### What you should do
Each entry below should be printed exactly, with every image left out.

### Data to process
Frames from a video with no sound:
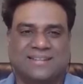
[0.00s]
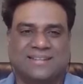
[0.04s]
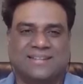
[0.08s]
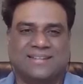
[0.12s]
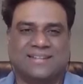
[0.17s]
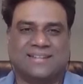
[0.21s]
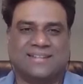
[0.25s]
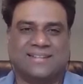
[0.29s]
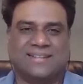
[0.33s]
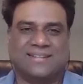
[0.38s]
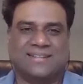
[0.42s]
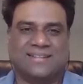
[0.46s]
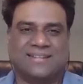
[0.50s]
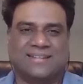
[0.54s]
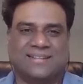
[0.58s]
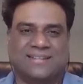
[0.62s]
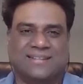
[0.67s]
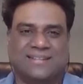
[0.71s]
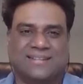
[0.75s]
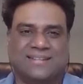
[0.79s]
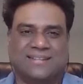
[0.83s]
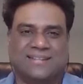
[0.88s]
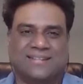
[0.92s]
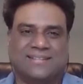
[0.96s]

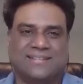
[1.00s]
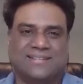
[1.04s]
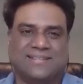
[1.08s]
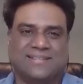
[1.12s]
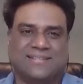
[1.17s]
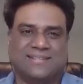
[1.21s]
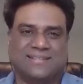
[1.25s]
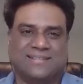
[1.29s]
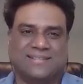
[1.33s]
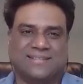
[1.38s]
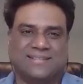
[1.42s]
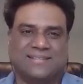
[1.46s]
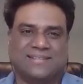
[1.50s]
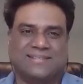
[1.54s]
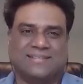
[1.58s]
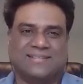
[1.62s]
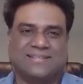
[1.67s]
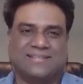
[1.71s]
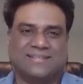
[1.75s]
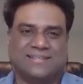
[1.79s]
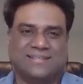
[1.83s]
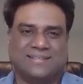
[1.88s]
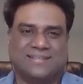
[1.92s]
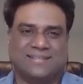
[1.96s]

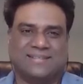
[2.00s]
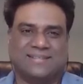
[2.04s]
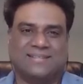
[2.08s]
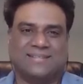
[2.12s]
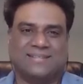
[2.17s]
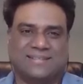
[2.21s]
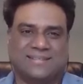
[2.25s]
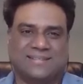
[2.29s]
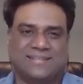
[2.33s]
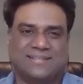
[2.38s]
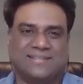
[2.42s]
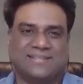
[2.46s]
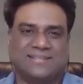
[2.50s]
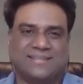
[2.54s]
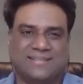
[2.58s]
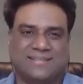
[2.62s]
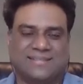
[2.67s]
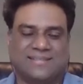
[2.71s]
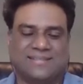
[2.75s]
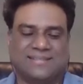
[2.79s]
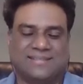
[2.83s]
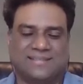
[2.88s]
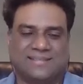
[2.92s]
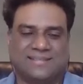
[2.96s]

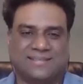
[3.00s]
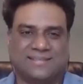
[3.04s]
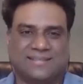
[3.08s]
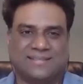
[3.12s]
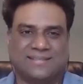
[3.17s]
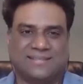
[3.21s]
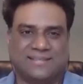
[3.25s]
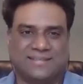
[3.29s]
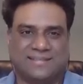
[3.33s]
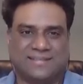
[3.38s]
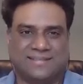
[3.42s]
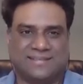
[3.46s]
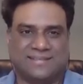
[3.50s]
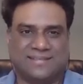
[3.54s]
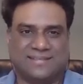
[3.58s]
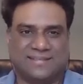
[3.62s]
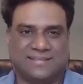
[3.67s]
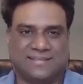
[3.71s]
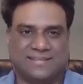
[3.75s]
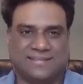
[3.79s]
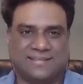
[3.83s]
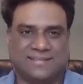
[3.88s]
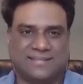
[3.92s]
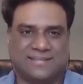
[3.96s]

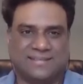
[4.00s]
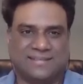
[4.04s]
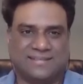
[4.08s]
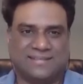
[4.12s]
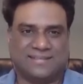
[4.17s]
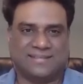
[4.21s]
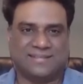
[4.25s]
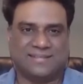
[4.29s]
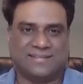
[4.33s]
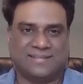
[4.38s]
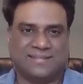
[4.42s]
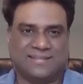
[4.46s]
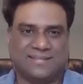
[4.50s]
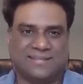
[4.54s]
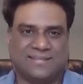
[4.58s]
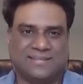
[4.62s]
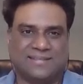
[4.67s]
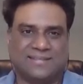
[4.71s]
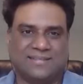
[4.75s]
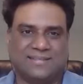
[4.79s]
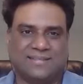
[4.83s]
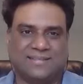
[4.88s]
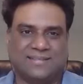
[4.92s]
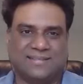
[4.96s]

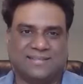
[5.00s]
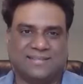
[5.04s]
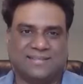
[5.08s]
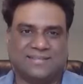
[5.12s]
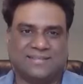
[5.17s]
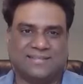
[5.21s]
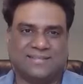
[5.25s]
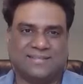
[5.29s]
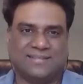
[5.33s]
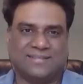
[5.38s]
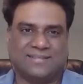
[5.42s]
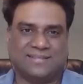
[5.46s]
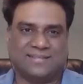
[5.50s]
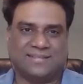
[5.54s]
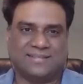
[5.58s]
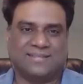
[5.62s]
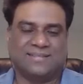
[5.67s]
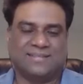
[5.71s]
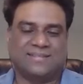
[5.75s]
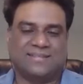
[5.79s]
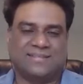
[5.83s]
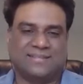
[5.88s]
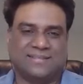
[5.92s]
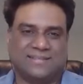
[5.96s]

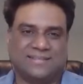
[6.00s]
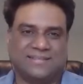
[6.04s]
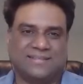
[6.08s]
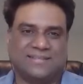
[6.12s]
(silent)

### Answer box
Frames from a video with no sound:
[0.00s]
[0.04s]
[0.08s]
[0.12s]
[0.17s]
[0.21s]
[0.25s]
[0.29s]
[0.33s]
[0.38s]
[0.42s]
[0.46s]
[0.50s]
[0.54s]
[0.58s]
[0.62s]
[0.67s]
[0.71s]
[0.75s]
[0.79s]
[0.83s]
[0.88s]
[0.92s]
[0.96s]

[1.00s]
[1.04s]
[1.08s]
[1.12s]
[1.17s]
[1.21s]
[1.25s]
[1.29s]
[1.33s]
[1.38s]
[1.42s]
[1.46s]
[1.50s]
[1.54s]
[1.58s]
[1.62s]
[1.67s]
[1.71s]
[1.75s]
[1.79s]
[1.83s]
[1.88s]
[1.92s]
[1.96s]

[2.00s]
[2.04s]
[2.08s]
[2.12s]
[2.17s]
[2.21s]
[2.25s]
[2.29s]
[2.33s]
[2.38s]
[2.42s]
[2.46s]
[2.50s]
[2.54s]
[2.58s]
[2.62s]
[2.67s]
[2.71s]
[2.75s]
[2.79s]
[2.83s]
[2.88s]
[2.92s]
[2.96s]

[3.00s]
[3.04s]
[3.08s]
[3.12s]
[3.17s]
[3.21s]
[3.25s]
[3.29s]
[3.33s]
[3.38s]
[3.42s]
[3.46s]
[3.50s]
[3.54s]
[3.58s]
[3.62s]
[3.67s]
[3.71s]
[3.75s]
[3.79s]
[3.83s]
[3.88s]
[3.92s]
[3.96s]

[4.00s]
[4.04s]
[4.08s]
[4.12s]
[4.17s]
[4.21s]
[4.25s]
[4.29s]
[4.33s]
[4.38s]
[4.42s]
[4.46s]
[4.50s]
[4.54s]
[4.58s]
[4.62s]
[4.67s]
[4.71s]
[4.75s]
[4.79s]
[4.83s]
[4.88s]
[4.92s]
[4.96s]

[5.00s]
[5.04s]
[5.08s]
[5.12s]
[5.17s]
[5.21s]
[5.25s]
[5.29s]
[5.33s]
[5.38s]
[5.42s]
[5.46s]
[5.50s]
[5.54s]
[5.58s]
[5.62s]
[5.67s]
[5.71s]
[5.75s]
[5.79s]
[5.83s]
[5.88s]
[5.92s]
[5.96s]

[6.00s]
[6.04s]
[6.08s]
[6.12s]
(silent)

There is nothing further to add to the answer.